New Testing Underway for Juniors

Chiena Ty, Staff Writer

In previous years, Cal High juniors enjoyed having a morning or two off while freshmen and sophomores took the STAR test.

That won’t be the case this year.

California is among the states in which juniors are taking the Smarter Balanced Assessment Consortium (SBAC) assessment, which is aligned with the Common Core State Standards in English language arts and mathematics.  The new common core standards were created to help students graduate high school better prepared for college.

Juniors stated taking the computer-based California Assessment of Student Performance and Progress (CAASPP) tests in their English classes on Wednesday.  These tests, which last six days and run through Wednesday, cover the subjects of English and math, but scores will not be evaluated.

The tests, which are being taken in English 11 classes, have been implemented in replacement of the STAR and include a pencil and paper Early Assessment Program (EAP) tests. The EAP English language arts (ELA) tests will be April 21-24 during U.S. History classes.  There will be an adjusted schedule on April 28 for the EAP math test.

“The scores of the tests would help us determine whether or not students need to take remediation classes offered at Cal High their senior year to prepare them for college,” said English teacher Catie Hawkins, who is serving as the school’s common core teacher on special assignment this year.

The objective of the EAP’s English test is to determine if students are able to demonstrate college and career readiness in English language arts, according to The test also will include a separate writing assignment with a typical essay prompt.

The EAP math test will evaluate students on high school summative math, which includes a combination of Algebra I and II and geometry, Principal Mark Corti said.

“The EAP tests have normally been taken and are not different from last year,” Corti said.  “They were just connected to the STAR test.”

Information from indicates the test results will help identify a student’s individual academic abilities with grade-level requirements and other results of students in the same grade.

Some teachers say their lesson plans will remain unchanged in preparation for this test.

“I think we should teach what we already are teaching and that the results [of the tests] will fall as they may,” math teacher Gary Triebwasser said.

Although the results of these new CAASPP tests will not be recorded, students are asked to perform to the best of their ability in order to have an accurate assessment of its productiveness.

“Taking the [field] test will help with the design of it for next year,” said Corti. “The juniors this year will be sample students to see how it goes.”

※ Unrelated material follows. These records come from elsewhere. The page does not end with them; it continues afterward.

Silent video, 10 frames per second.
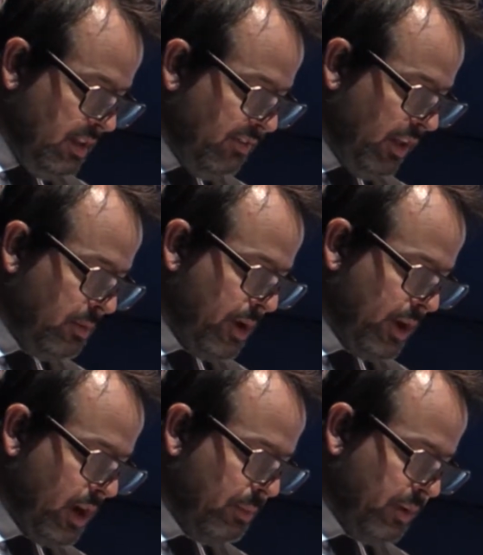followed by a
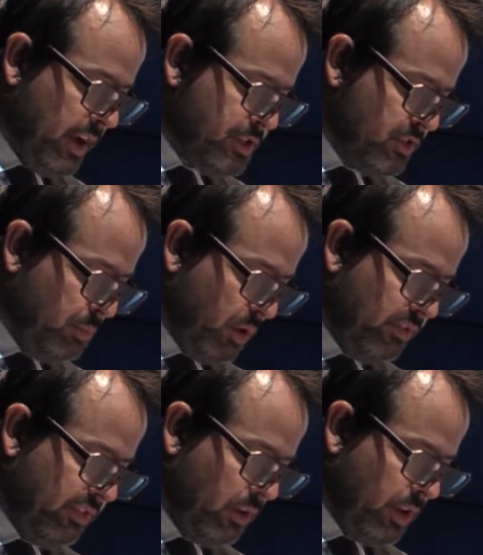comprehensive
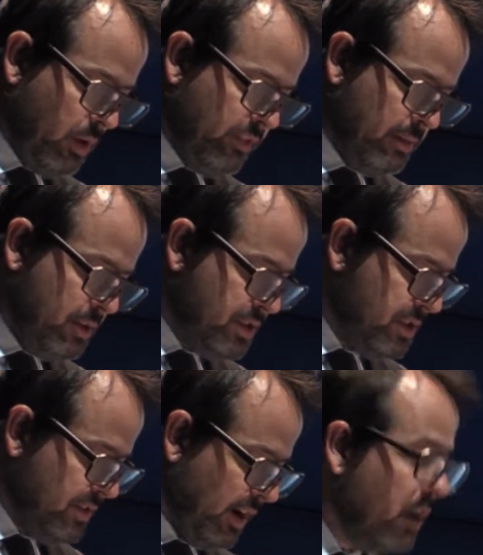portfolio of
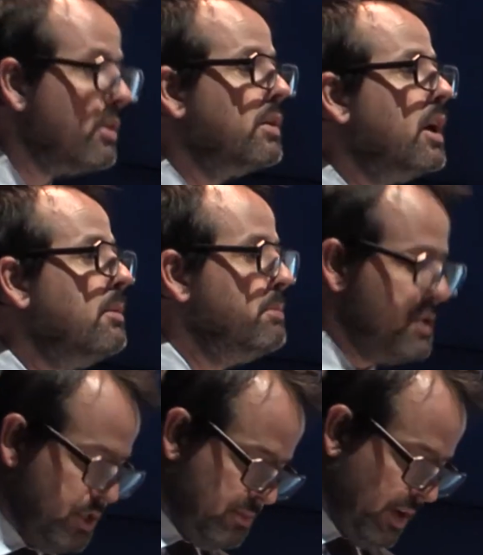images of other
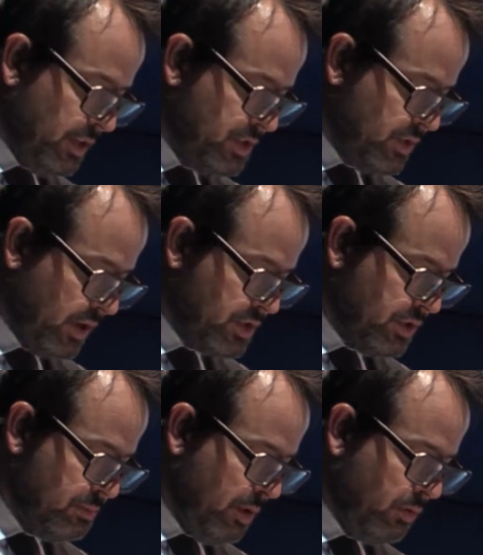ambitious
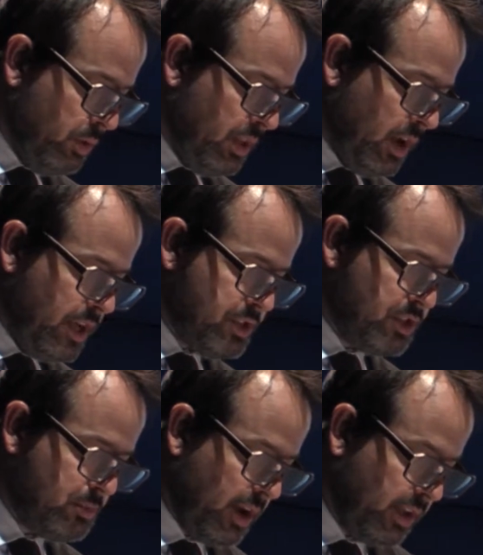megastructures, both realized and
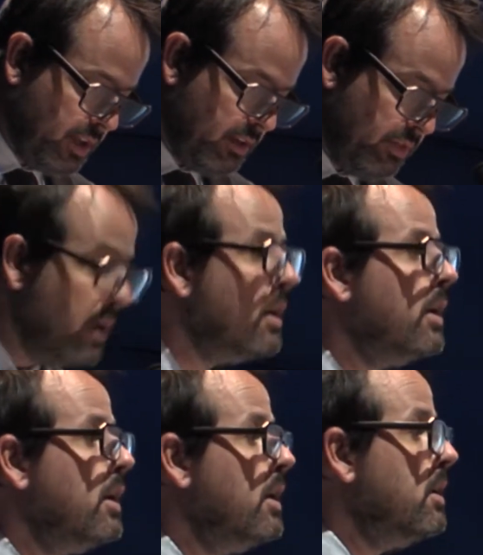speculative:
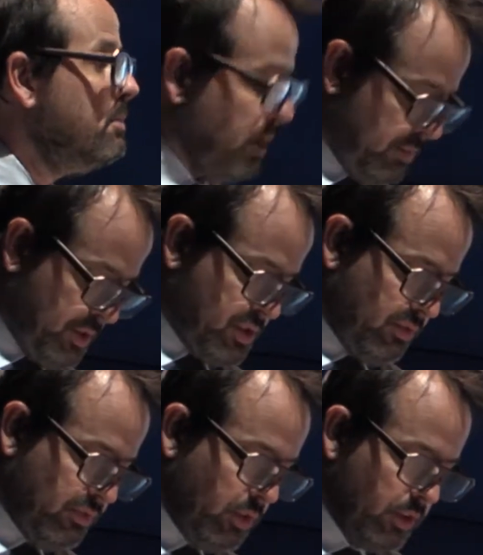Buckminster
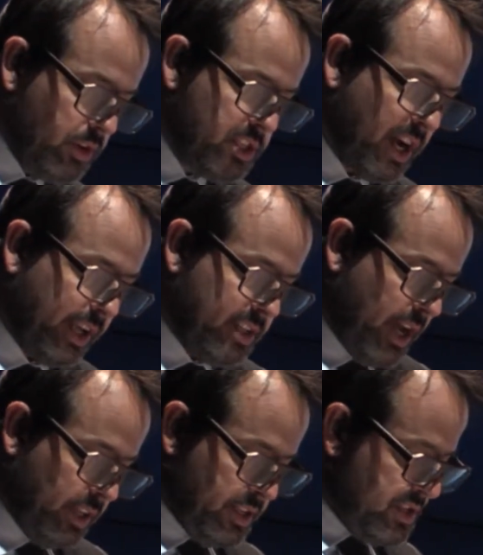Fuller,
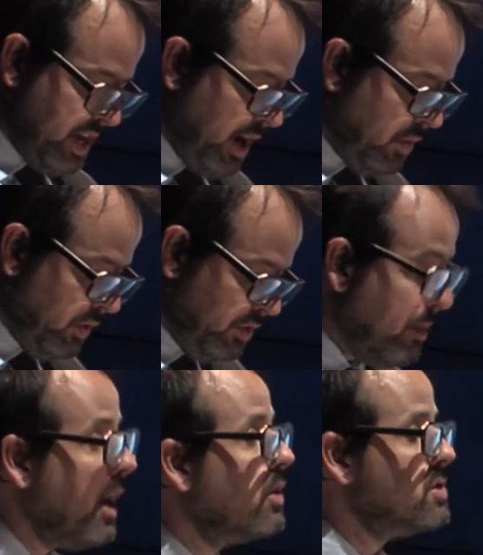Tightlands Tower, the
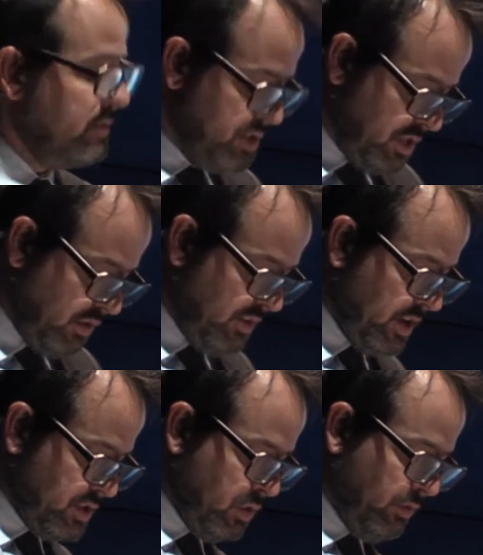Palace of the
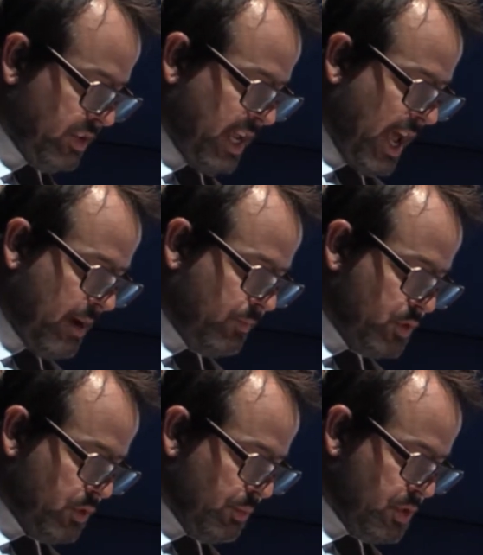Soviets, Hoover Dam,
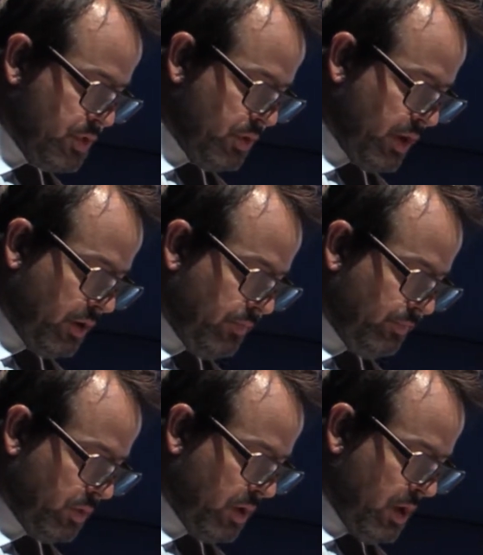Super Studio,
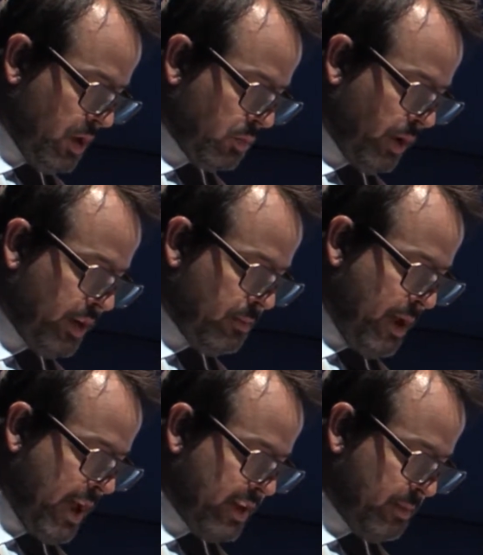Reiner
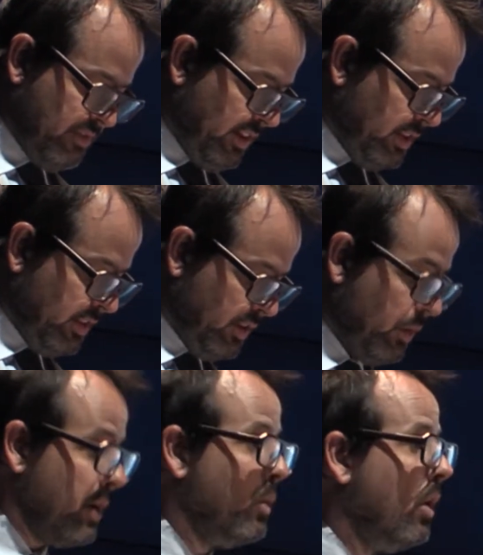Banham, and finally the
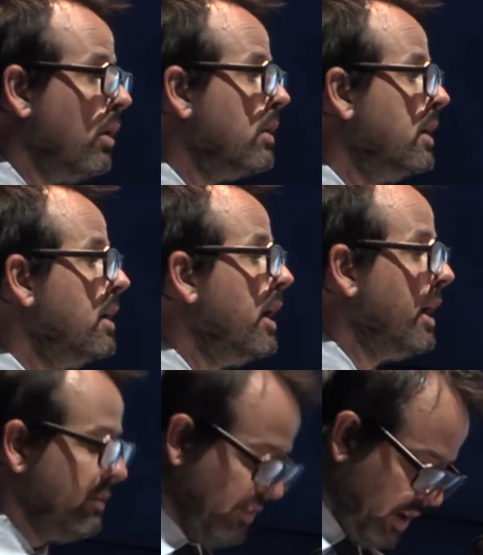Great Wall
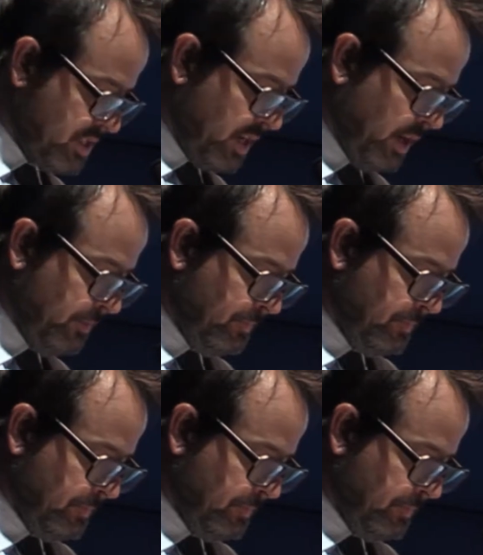and Foxconn.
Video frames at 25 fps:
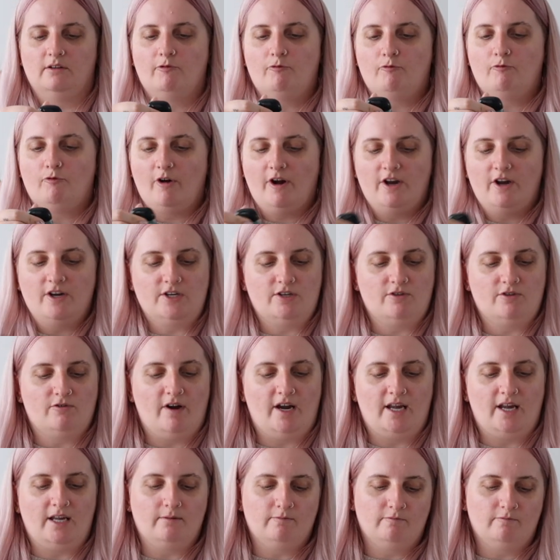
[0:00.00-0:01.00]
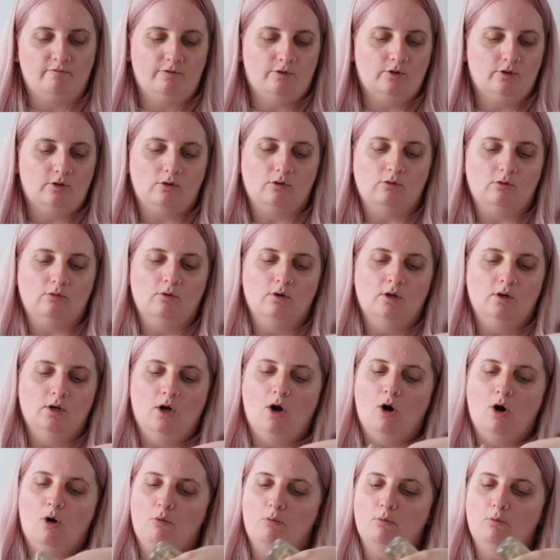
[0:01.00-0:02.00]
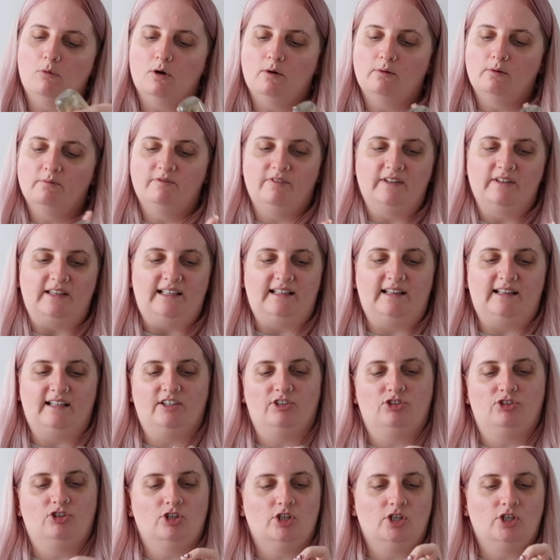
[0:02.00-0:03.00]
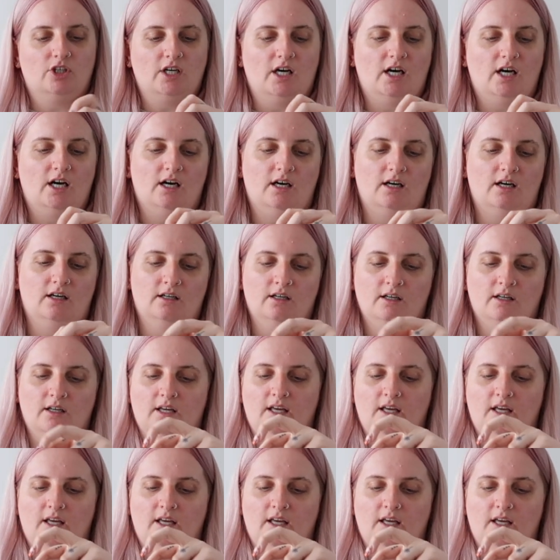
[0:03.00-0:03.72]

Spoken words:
fresh rainfall, warm vanilla sugar,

As the computer based tests have never been utilized before, teachers and students are curious to see how it will work.

“I don’t know what to expect,” said English teacher Rachel Guerra. “I can’t say it takes more time [away from my schedule] because we’ve never had them before. There’s a lot of questions.”

Junior Ngoc Mai didn’t know much about the new tests.

“I wish more teachers would talk to us about the testing system instead of leaving us in the dark,” Ngoc said.

Teachers have had to make minor adjustments to their schedules to adapt to the new testing this year, but see the positive sides of the tests.

“It has been a challenge [to adjust my schedule] but it has changed the lens in how we work and keeps us on our toes to compromise [the material we teach] to be applicable for the test,” said AP Literature teacher Sean King.

But the students who will be testing are against the test because they believe it does not have any benefits.

“I think it’s unnecessary because [the school] should be able to tell by a students classes and grades whether they need additional classes,” said sophomore Caroline Zhou.

If the CASPP tests are adopted next year, students’ scores will actually count.

“This year is the year of change,” Hawkins said.  “We’re going to take it moment by moment.”